The East London Line opens its south-east section on 23rd May, inducting a whole new swathe of London into the world of roundels. Given that, for a lot of people, south-east London might as well be populated by dragons, we asked some locals to give you a tour round their gaffs. Today Zoe Whitley Richmond, friend of excellent blog Brockley Central, shows you round her part of the capital.
"Where's that?!?" Having lived in various parts of South-East London, these are the two words I'm most often met with after being asked where I live. Honor Oak Park has been no exception but the East London Line extension is a great reason to discover lesser known parts of the city such as mine. Honor Oak residents are young families and young professionals, perhaps on the cusp of starting a family. There are lots of parks and some great amenities that are likely to improve further.
At the risk of trying too hard to promote the area, I thought I'd model my HOP highlights on the Michelin star model: worth a stop; worth a detour; and worth a special trip - mainly because I can sometimes inflate a place's worth disproportionately just because it's close-by in my excitement to support local business.
Worth a stop
HOP Scotch is a sweet local coffee shop with genuinely friendly bar staff. With Afrobeat, ska, and Bossa Nova shuffling on their iPod, you won't find a better music mix with your latte. Over the hill from the station is sleek little Cafe 2050 on an otherwise unassuming stretch of Forest Hill Road that sells excellent coffee and delicious fresh baked breads.

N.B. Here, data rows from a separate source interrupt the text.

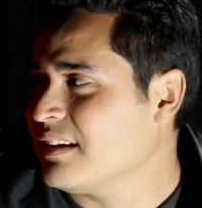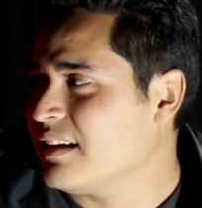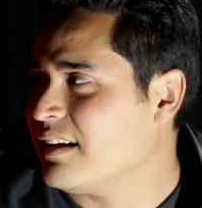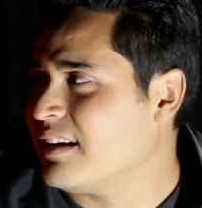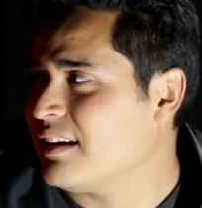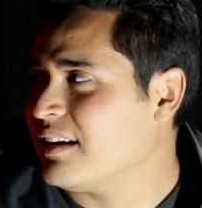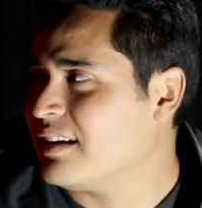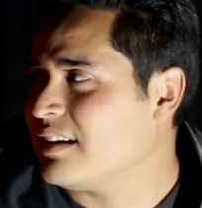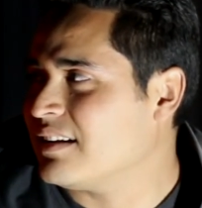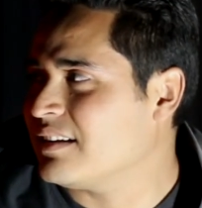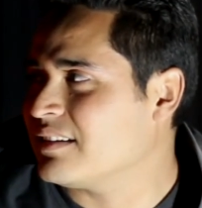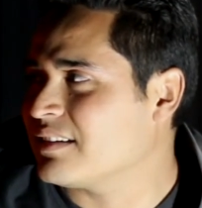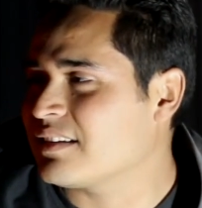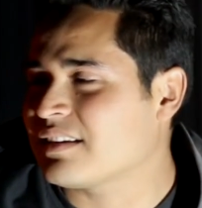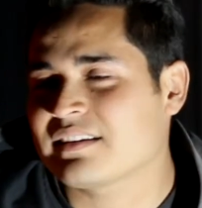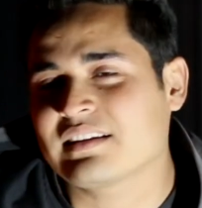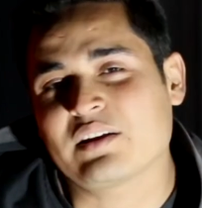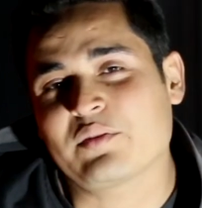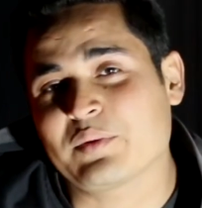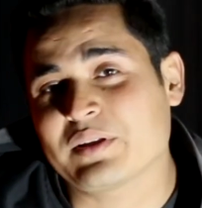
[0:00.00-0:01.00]

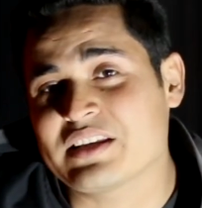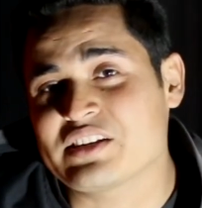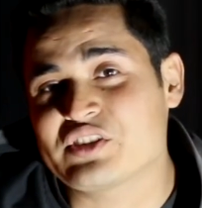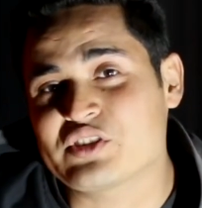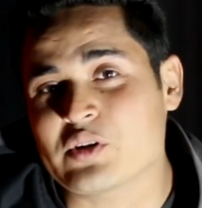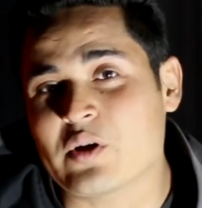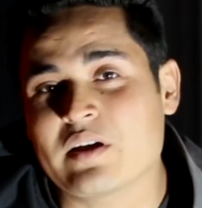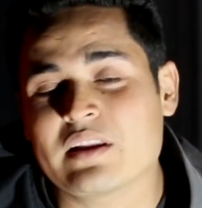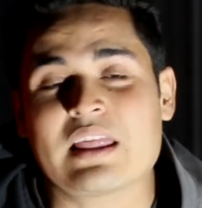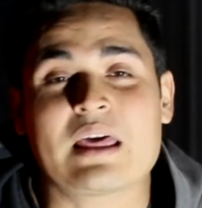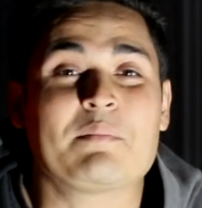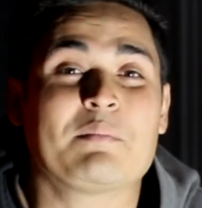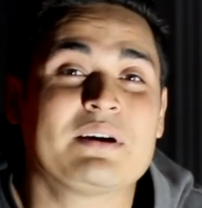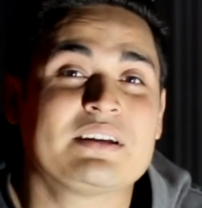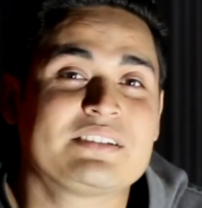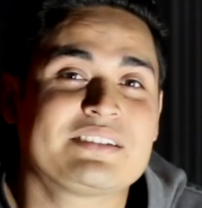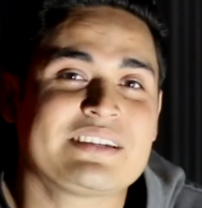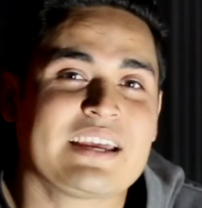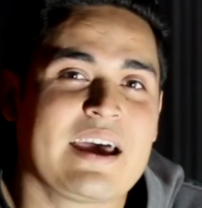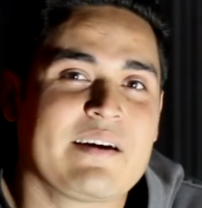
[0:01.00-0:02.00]
didn't really show it that
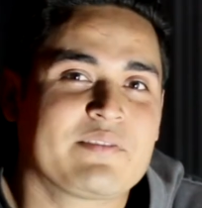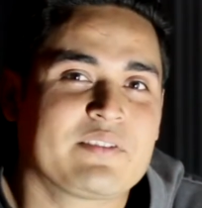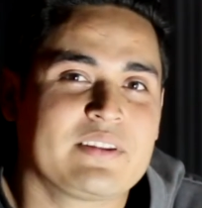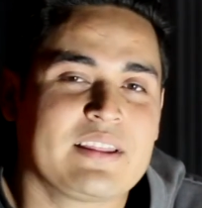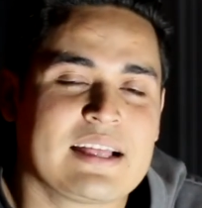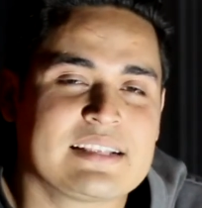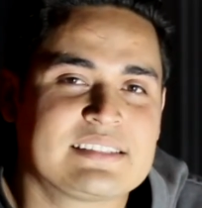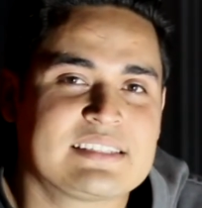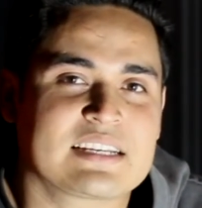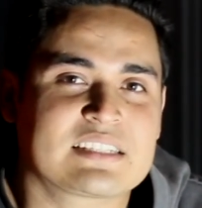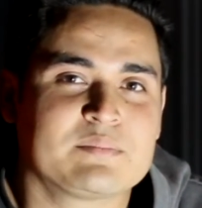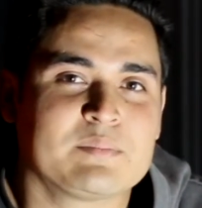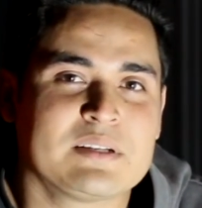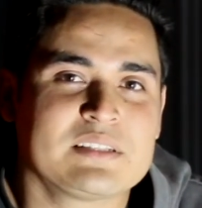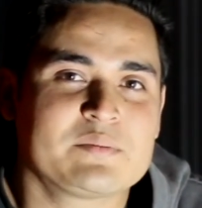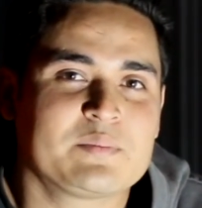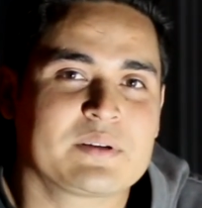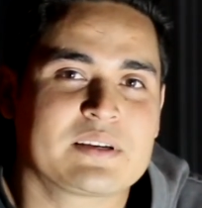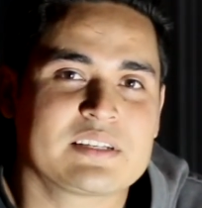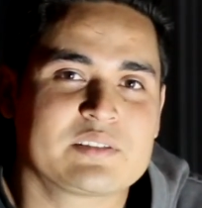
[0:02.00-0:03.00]
much after that 6
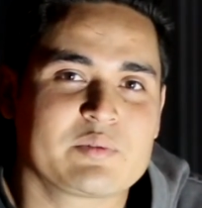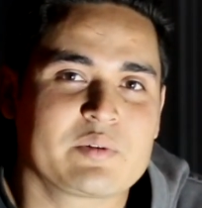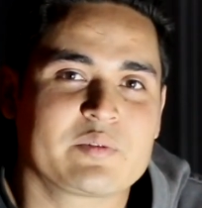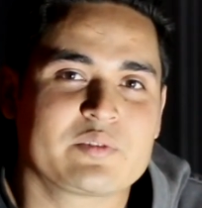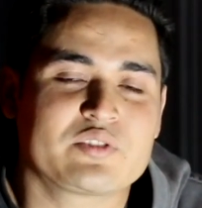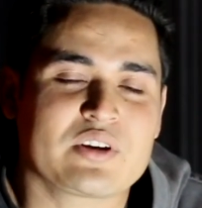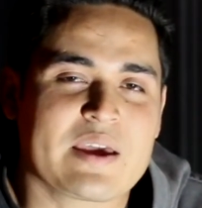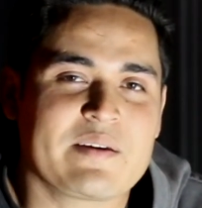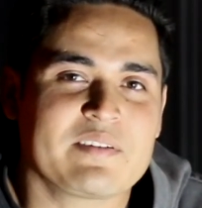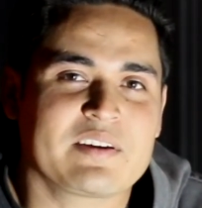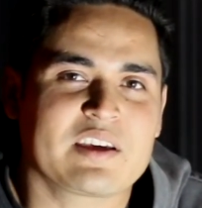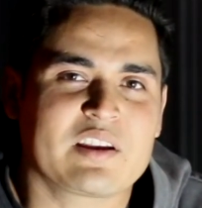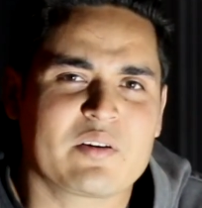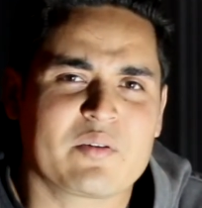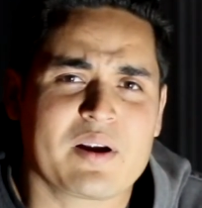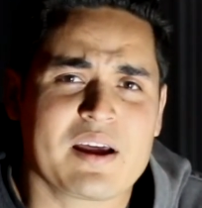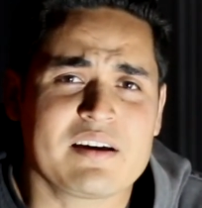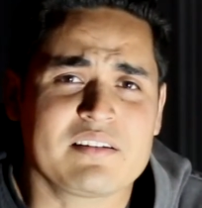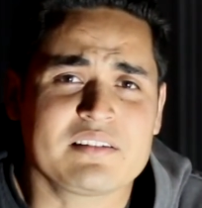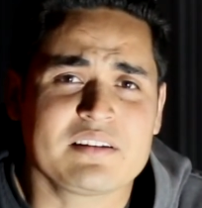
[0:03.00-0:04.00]
months because we were driving it
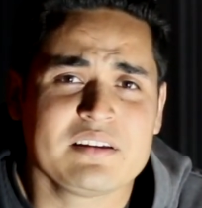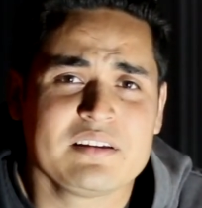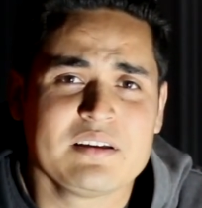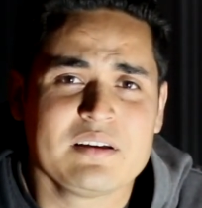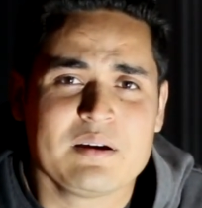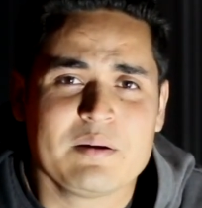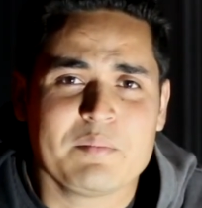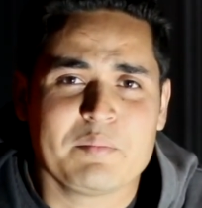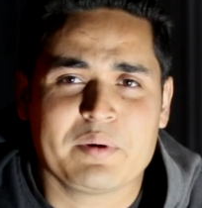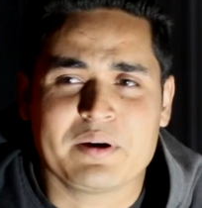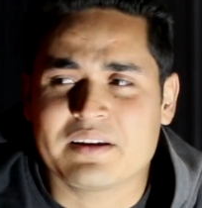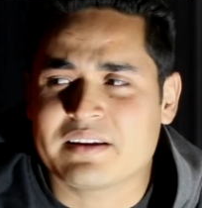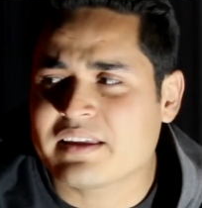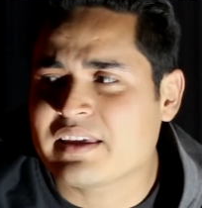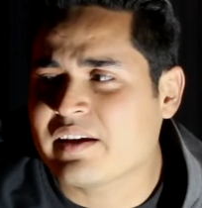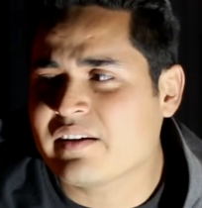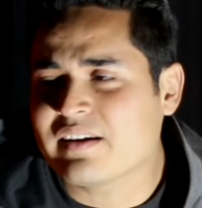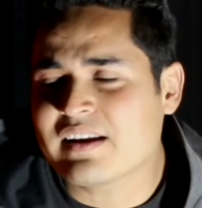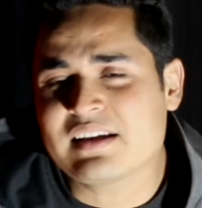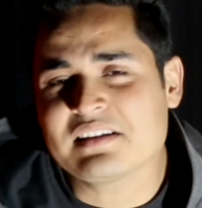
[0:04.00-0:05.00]
around, but
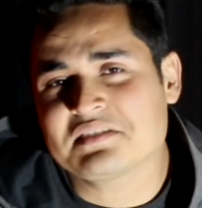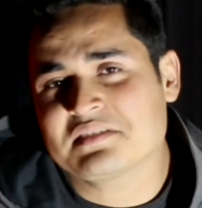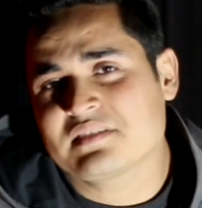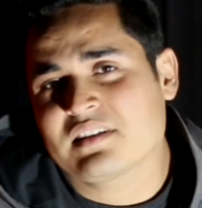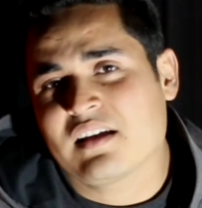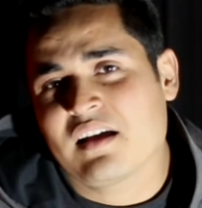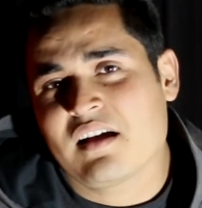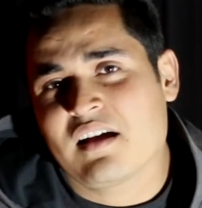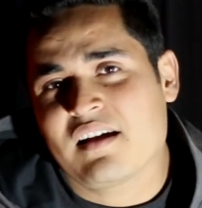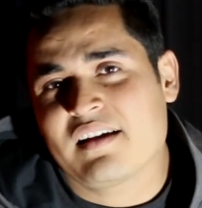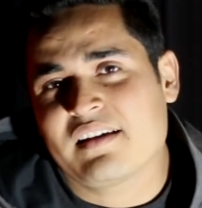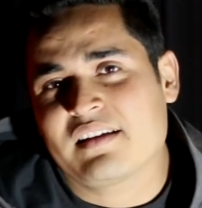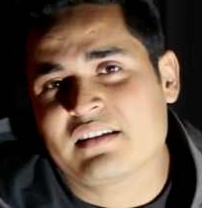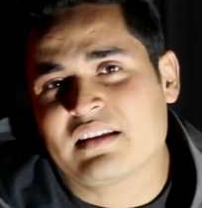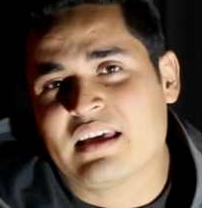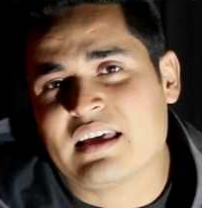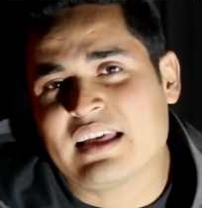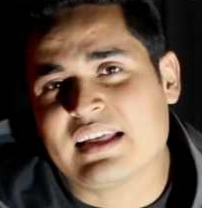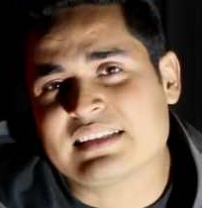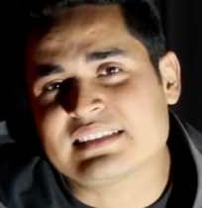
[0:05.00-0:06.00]
here it is.
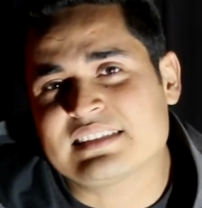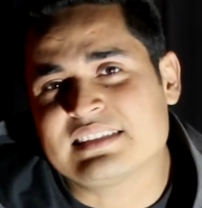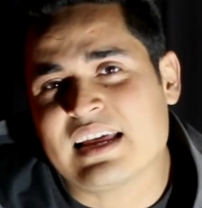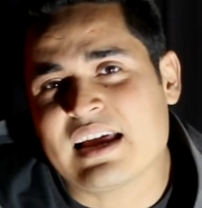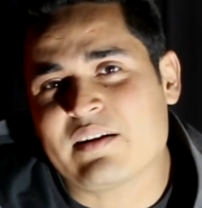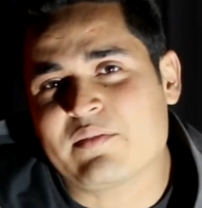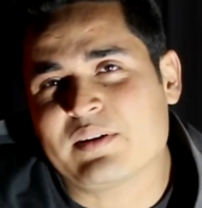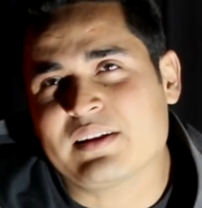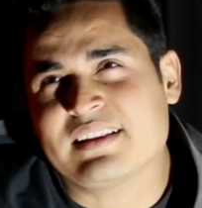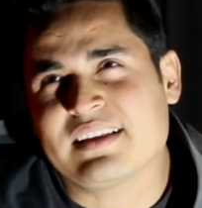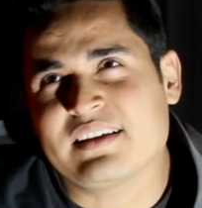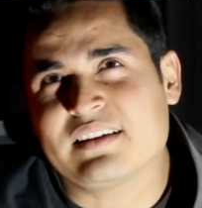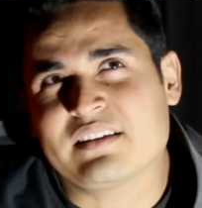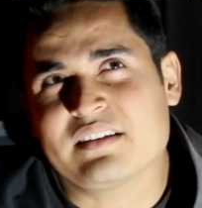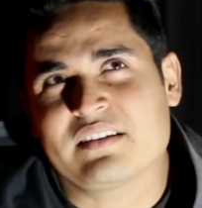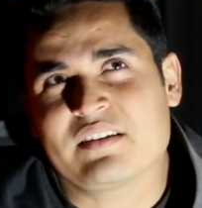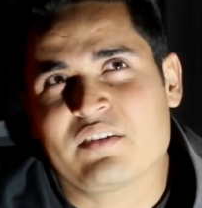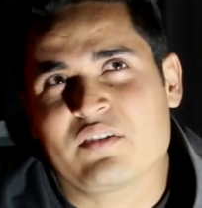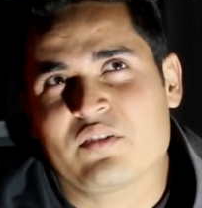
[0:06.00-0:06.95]
It's not really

Yam Hill on Brockley Rise is a nice spot to buy a small selection of organic groceries and health foods. The local tapas restaurant Try serves brunch at the weekends and has keenly priced tapas too. Its decent menu of cocktails are 2-for-1 any time.
Have you ever ridden a see-saw in a cemetery? No, it isn't a line from a Tim Burton film. But something you can actually do. A real quirk of the area is Honor Oak Sports ground. These playing fields, picnic area and playground are nestled in between patches of Camberwell New Cemetery. Incongruous but ingenious use of urban space just down the path from the One Tree Hill Allotments entrance.
The Honor Oak Pub serves locally-sourced food and really caters to the community by also providing the venue for various gatherings such as yoga classes and Boppin' Bunnies parent and baby music sessions.
We're lucky to have two excellent restaurants on our doorstep. In fact, the only time there's been recognition from strangers about Honor Oak, it's been in relation to the brilliant Babur Brasserie's modern Indian cuisine. You can't miss its rampant tiger leaping from the roof. But we've also got the family-run Sardinian restaurant Le Querce where I am proud to call myself a regular. A well-edited menu of starters, pastas and mains is supplemented by a constantly changing list of blackboard chef's specials. I've eaten everything on the menu at least once and have never had a bad meal there. Chef Antonello makes the bread, pasta, bresaola and cakes in-house, as well as a head-spinning array of sorbets and gelati - from the sublime (strawberry and balsamic; rose petal; basil or melon and cinnamon) to the adventurous (chili pepper; onion; garlic or beetroot). And yes, vanilla and chocolate, too.
On your way back to the station, you can window-shop at the bizarre dental laboratory, buy original retro lighting, handmade wooden furniture, a bicycle or even a headstone. Come to Honor Oak and have a nose around a unique little corner of London.